[Entries taken from a collection]

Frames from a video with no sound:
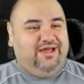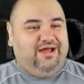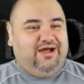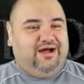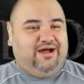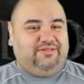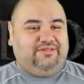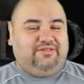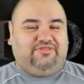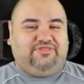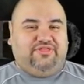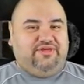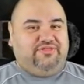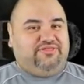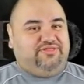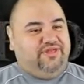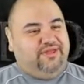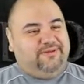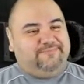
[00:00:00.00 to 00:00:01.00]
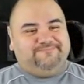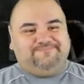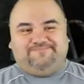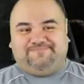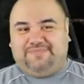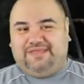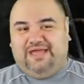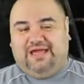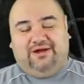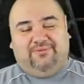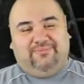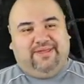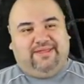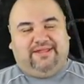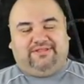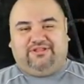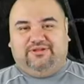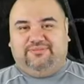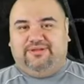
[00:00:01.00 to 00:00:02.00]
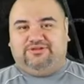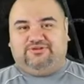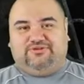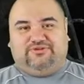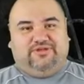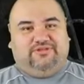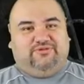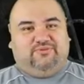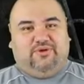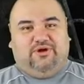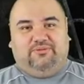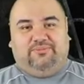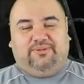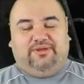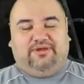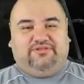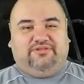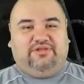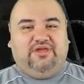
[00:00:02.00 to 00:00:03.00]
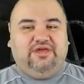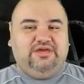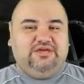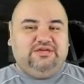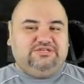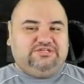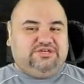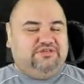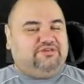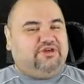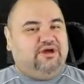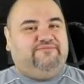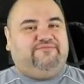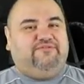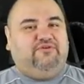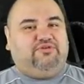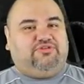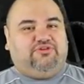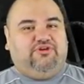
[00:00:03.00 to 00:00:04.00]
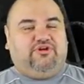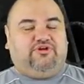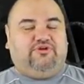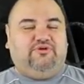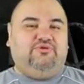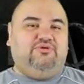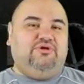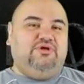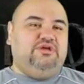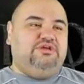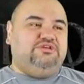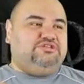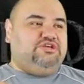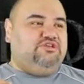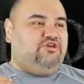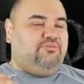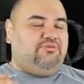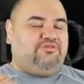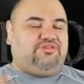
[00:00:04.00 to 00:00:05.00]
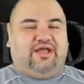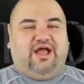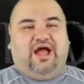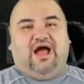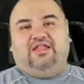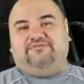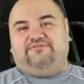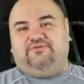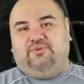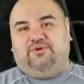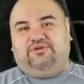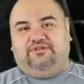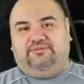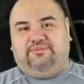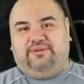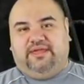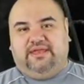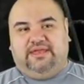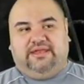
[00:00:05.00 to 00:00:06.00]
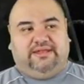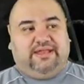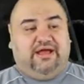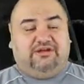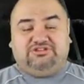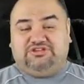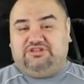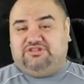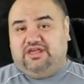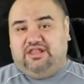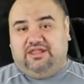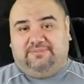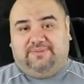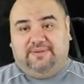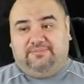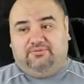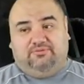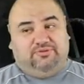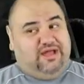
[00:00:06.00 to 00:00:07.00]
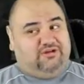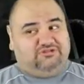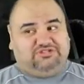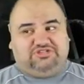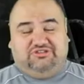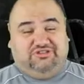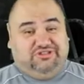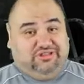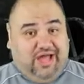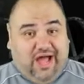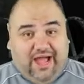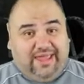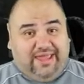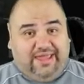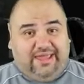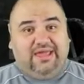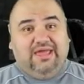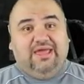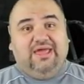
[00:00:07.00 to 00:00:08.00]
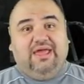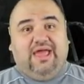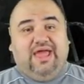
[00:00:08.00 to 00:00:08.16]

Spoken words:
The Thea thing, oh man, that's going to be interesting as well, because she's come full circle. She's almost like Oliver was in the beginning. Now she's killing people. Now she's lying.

__PROBLEM REQUIREMENTS__
Give every entry again as it is, dropping its pictures.

__EXERCISE SOLUTION__
Frames from a video with no sound:
[00:00:00.00 to 00:00:01.00]
[00:00:01.00 to 00:00:02.00]
[00:00:02.00 to 00:00:03.00]
[00:00:03.00 to 00:00:04.00]
[00:00:04.00 to 00:00:05.00]
[00:00:05.00 to 00:00:06.00]
[00:00:06.00 to 00:00:07.00]
[00:00:07.00 to 00:00:08.00]
[00:00:08.00 to 00:00:08.16]

Spoken words:
The Thea thing, oh man, that's going to be interesting as well, because she's come full circle. She's almost like Oliver was in the beginning. Now she's killing people. Now she's lying.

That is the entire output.